In 2006, 17 deaths were attributed to domestic violence during the entire year.

“Don’t wait for the yelling, screaming, running out of the house and the gunshots,” Blackstone warns. She recommends reporting disturbances before it is too late to help the victim.

Blackstone says victims of domestic violence must speak out and tell their friends, neighbors, relatives and even school officials if children are involved.

“This sets up a support system for the victim of domestic abuse,” she said. A short safety plan should also be developed when dealing with domestic abuse.

“Avoid being cornered in the kitchen. There are items there that could be used as weapons, and don’t get confined in a small area like a bathroom either,” Blackstone said, adding that if one gets caught up in a domestic abuse situation, the victim should get to a room where there is an exit.

Two 24-hour domestic abuse hotlines are available in the central Arkansas area. Victims may call the Little Rock Women and Children First hotline in Little Rock at (501) 376-3219, or the Lonoke County Safe Haven hotline at (501) 941-4357.

And although it may not always end the violence, Blackstone said a domestic abuse victim can seek an order of protection to prevent the alleged abuser from coming near the victim.

“An order of protection will not stop a bullet,” she said. Law-enforcement agencies are constantly dealing with domestic violence as there is no set time of the year, month or week when the acts occur.

“Domestic disturbances never take a vacation,” Lt. Martin Cass, public information officer for the Jacksonville Police Department, said.

“The first thing we recommend is when things are getting heated up, one party should leave because this allows for a cooling-off period,” he said.

Between May 1 and June 18 there were 201 calls into the Jacksonville dispatch center; of those, a few may not have been a domestic, but possibly a civil situation, Cass said.

The 201 calls in 45 days averages out to only about one-and-a-half domestic disturbances handled by the JPD on each shift, he said. In the unincorporated areas, in Pulaski County north of the Arkansas River, the Pulaski County Sheriff’s Office since May 1 has handled about 48 calls involving incidents resulting in charges of battery against someone.

“The vast majority of them were regarding domestic disturbances,” John Rehrauer, public information officer for the Pulaski County Sheriff’s Office, said.

Rehrauer also indicated that there has been no increase in domestic disturbances as summer gets underway this year. “There’s been no spike either way,” he said.

He recommended to victims of domestic abuse to make a paper trail by reporting actual incidents.
“The paper trail will then reveal a pattern of abuse,” he said.

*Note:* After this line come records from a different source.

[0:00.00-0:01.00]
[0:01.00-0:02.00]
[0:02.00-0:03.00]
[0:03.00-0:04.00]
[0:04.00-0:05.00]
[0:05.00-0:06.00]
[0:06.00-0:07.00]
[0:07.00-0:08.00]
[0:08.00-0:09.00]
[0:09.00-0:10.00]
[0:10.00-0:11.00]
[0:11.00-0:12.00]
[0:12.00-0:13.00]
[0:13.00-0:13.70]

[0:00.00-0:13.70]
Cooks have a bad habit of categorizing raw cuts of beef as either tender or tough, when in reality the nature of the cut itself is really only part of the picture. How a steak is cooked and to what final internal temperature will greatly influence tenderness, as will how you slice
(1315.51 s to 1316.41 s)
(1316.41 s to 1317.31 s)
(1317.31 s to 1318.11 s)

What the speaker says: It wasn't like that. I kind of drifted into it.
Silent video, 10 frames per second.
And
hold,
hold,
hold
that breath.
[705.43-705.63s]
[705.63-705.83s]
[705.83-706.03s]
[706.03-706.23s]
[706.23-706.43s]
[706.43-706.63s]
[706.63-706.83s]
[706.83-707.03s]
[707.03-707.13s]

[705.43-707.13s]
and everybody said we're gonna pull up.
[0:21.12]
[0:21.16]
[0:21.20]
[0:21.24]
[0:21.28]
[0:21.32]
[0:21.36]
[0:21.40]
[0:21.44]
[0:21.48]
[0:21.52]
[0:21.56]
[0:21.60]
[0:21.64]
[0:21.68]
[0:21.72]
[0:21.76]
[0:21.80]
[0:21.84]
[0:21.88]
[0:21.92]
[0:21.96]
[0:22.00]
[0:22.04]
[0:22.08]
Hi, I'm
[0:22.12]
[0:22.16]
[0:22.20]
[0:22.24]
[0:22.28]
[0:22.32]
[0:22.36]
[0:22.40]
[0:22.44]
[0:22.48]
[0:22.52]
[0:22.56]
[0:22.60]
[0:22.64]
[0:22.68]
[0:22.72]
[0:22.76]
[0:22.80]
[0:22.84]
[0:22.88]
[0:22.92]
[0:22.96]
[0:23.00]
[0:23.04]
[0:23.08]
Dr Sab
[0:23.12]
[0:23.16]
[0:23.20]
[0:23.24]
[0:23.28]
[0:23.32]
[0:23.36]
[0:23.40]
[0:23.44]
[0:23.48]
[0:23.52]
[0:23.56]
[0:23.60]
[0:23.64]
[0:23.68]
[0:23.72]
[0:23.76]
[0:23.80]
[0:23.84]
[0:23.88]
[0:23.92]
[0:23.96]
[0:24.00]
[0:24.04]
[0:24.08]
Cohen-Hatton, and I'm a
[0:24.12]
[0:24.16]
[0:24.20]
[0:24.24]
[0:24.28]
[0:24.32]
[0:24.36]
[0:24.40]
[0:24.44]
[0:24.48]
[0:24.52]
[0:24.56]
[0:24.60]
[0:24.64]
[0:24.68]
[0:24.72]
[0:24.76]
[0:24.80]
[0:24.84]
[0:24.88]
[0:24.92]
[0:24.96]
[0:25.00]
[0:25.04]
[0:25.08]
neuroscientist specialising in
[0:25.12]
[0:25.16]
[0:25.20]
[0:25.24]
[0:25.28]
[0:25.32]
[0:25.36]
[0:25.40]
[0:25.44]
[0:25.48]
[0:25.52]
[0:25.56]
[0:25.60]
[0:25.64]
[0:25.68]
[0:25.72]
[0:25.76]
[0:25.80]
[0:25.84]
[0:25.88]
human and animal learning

But he does not want people calling in and making up incidents of domestic abuse just to establish a pattern.
“Obviously, try to get away and don’t continue the argument if you are involved in a domestic,” Rehrauer said.
Sherwood registered 20 domestic calls during May, according to Lt. Cheryl Williams, public information officer for the Sherwood Police Department.

“I wouldn’t say it’s our biggest problem, but we take domestic calls very seriously because of the high potential for danger,” she said.

Sherwood’s last homicide, which occurred about two years ago, stemmed from an apparent domestic disturbance between a husband and wife.

“The wife shot him in the back as the husband was packing a bag to leave,” Williams recalled. The wife, Carolyn Cooper, was arrested and convicted in 2006.

Williams believes eradicating domestic abuse won’t happen because “we’re all human,” she said. But she does believe family members should discuss domestic violence, and even anger-management classes by counselors could help.
Putting it all in perspective, Blackstone summed it this way:

“One of the first things we tell women is they do not deserve to be abused,” Blackstone said.

Although this advice was directed toward women, other domestic disturbance incident reports do list men as victims as well, but only rarely.